> [ACTIVITY]:
Beginning at the line that contains "[1:59.23-2:00.23]", repeat each line exactly through the last one of the records below, and leave out the pictures.

DATASET section start

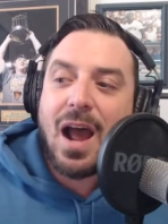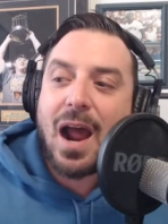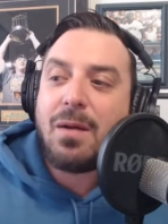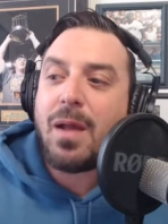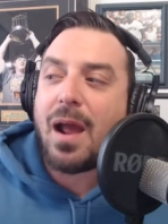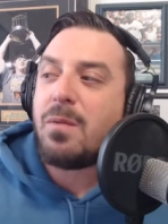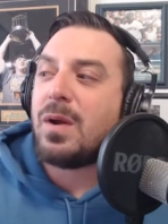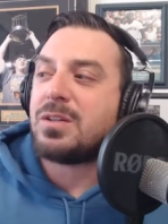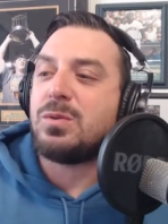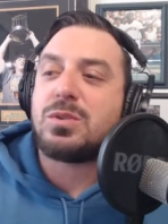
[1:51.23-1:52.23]
I
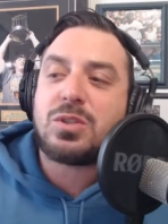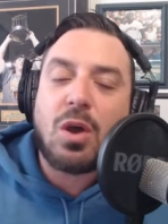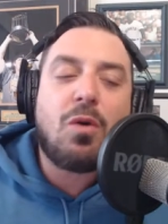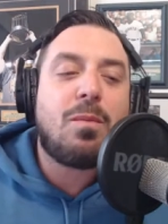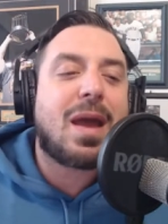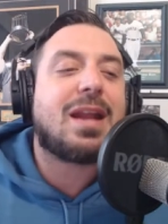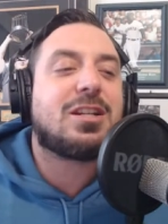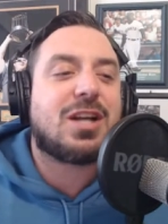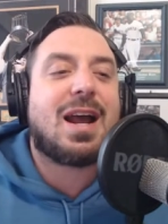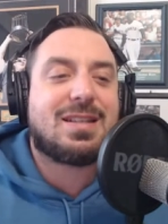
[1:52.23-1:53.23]
went to so many
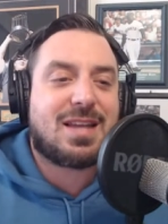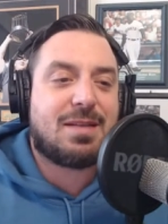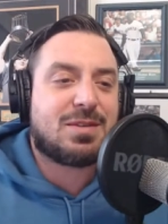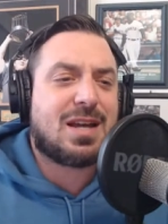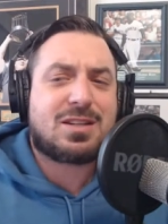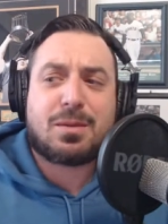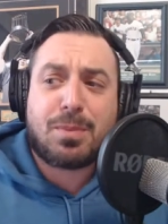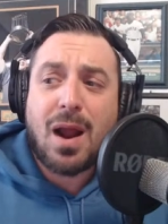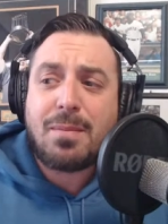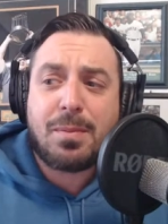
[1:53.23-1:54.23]
Giants games last year,
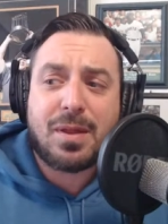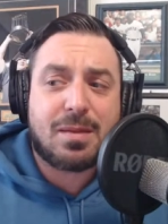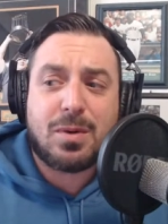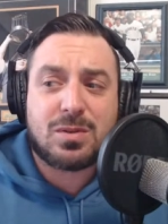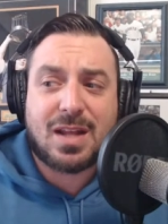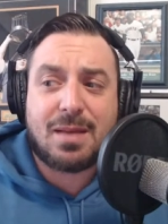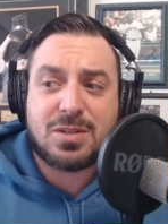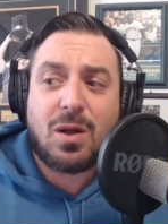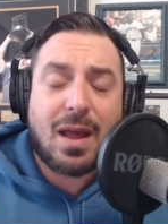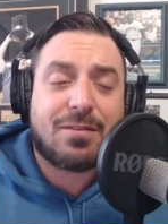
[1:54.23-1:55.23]
probably the most
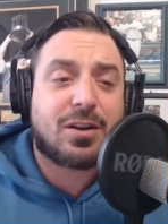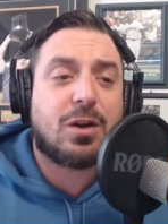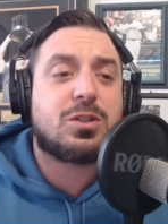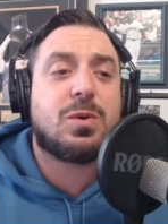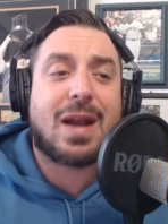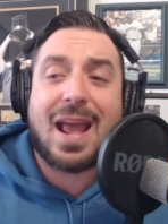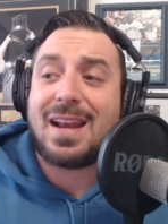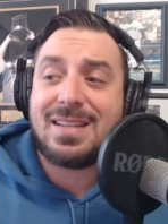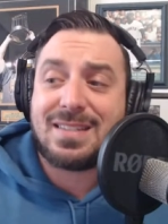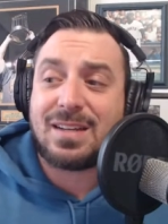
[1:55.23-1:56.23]
games I'll ever go to in
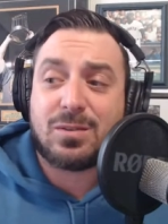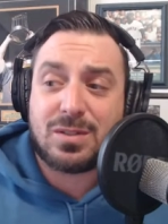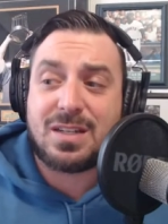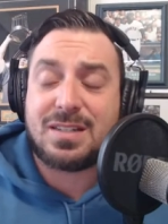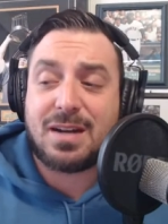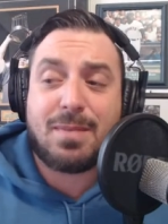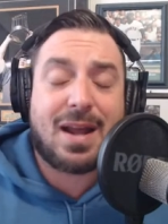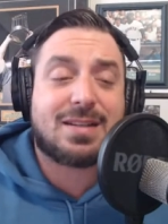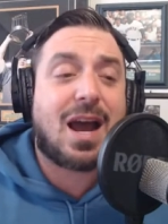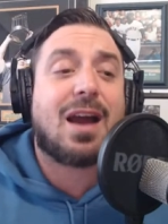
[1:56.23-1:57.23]
any single season in
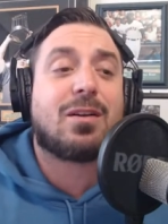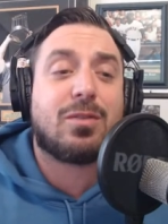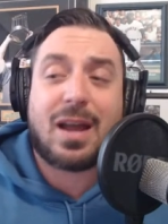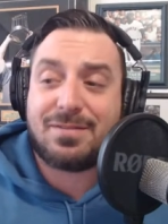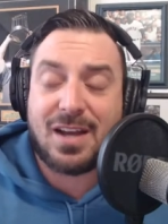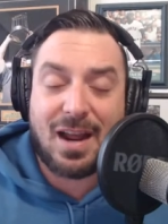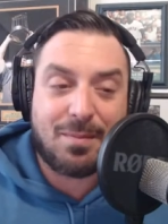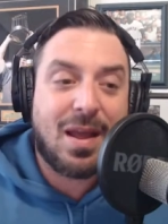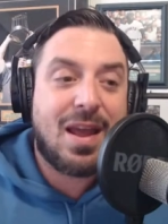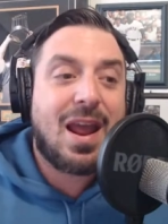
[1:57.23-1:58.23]
my entire
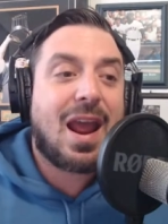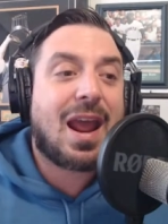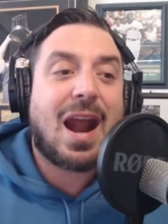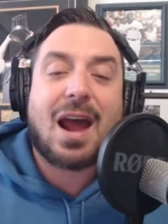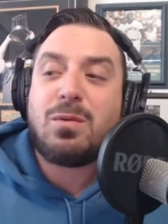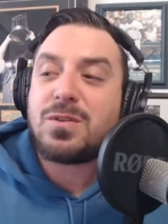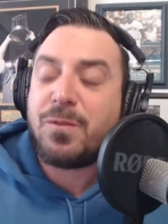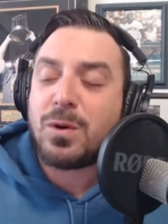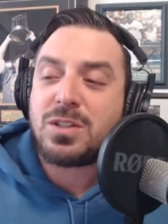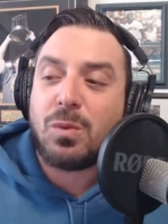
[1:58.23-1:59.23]
lifetime. And I was
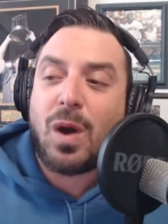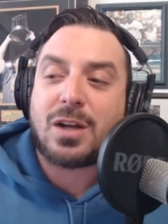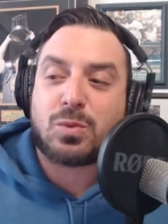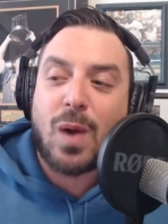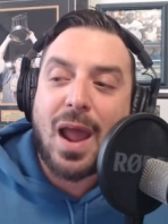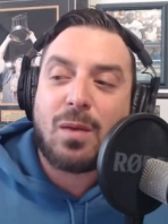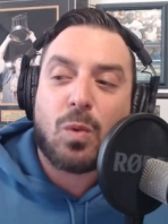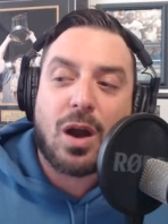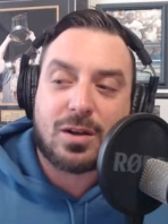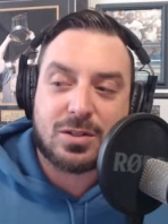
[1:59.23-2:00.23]
forced to watch Ryan
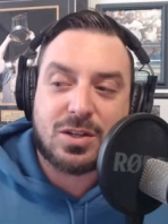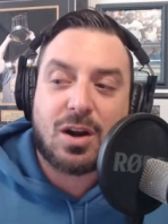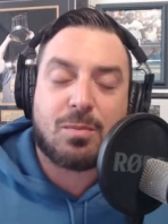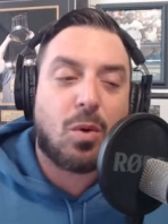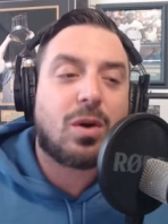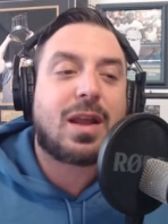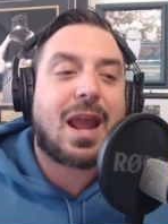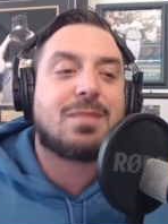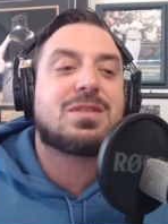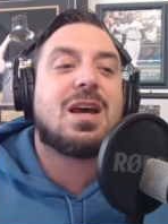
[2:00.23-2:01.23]
Walker start more
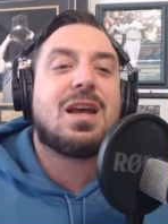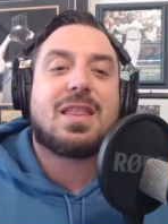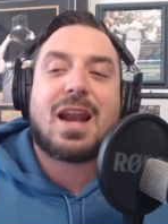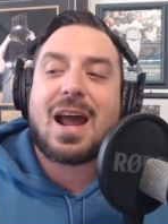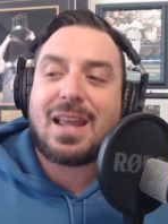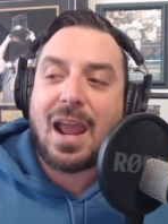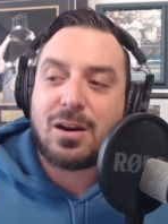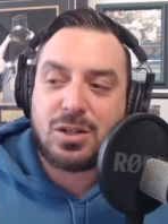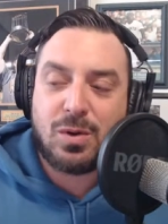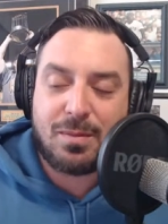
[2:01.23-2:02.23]
games than I
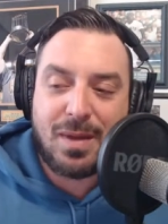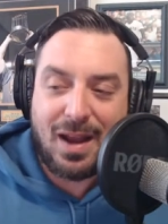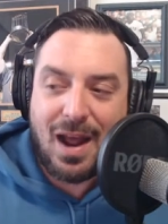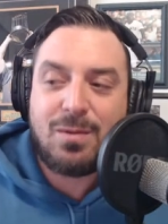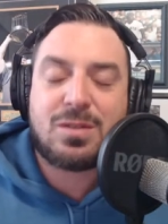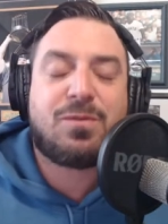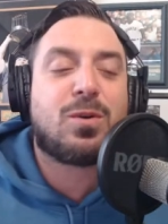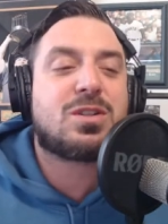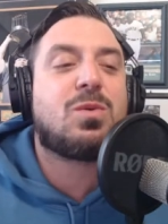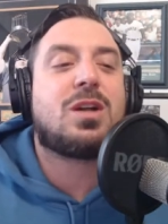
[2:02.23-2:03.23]
care to admit. I was
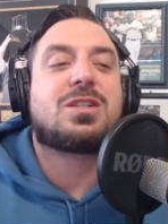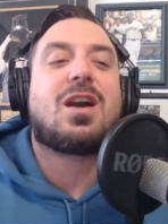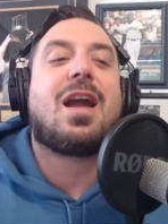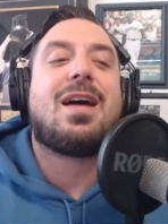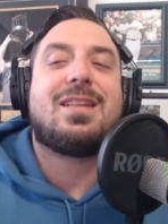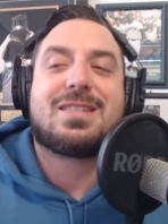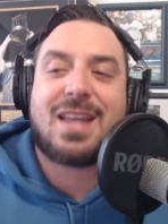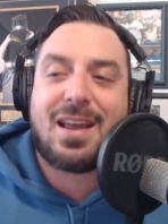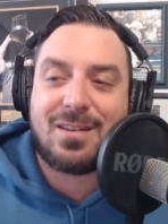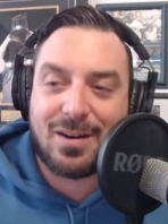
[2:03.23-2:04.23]
forced to watch Scott
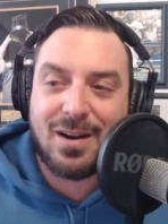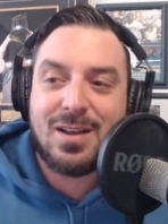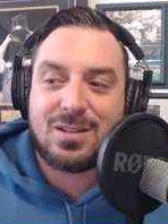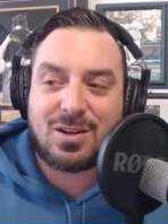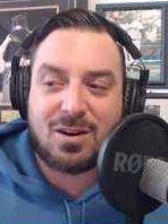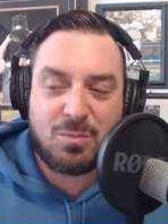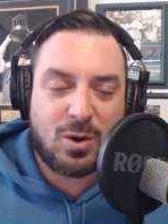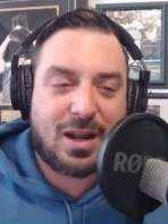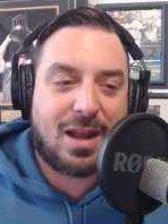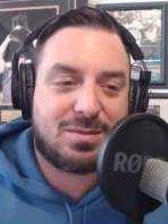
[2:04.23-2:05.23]
Alexander start
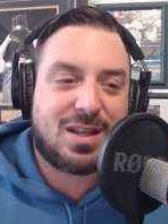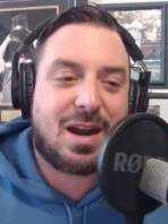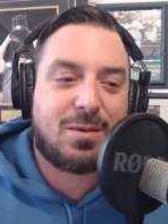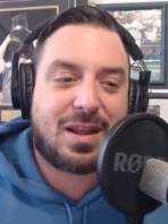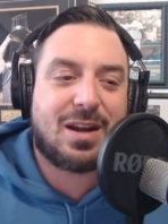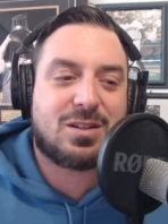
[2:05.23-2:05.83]
more games than I would care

DATASET section end

> [SOLVED PROBLEM]:
[1:59.23-2:00.23]
forced to watch Ryan
[2:00.23-2:01.23]
Walker start more
[2:01.23-2:02.23]
games than I
[2:02.23-2:03.23]
care to admit. I was
[2:03.23-2:04.23]
forced to watch Scott
[2:04.23-2:05.23]
Alexander start
[2:05.23-2:05.83]
more games than I would care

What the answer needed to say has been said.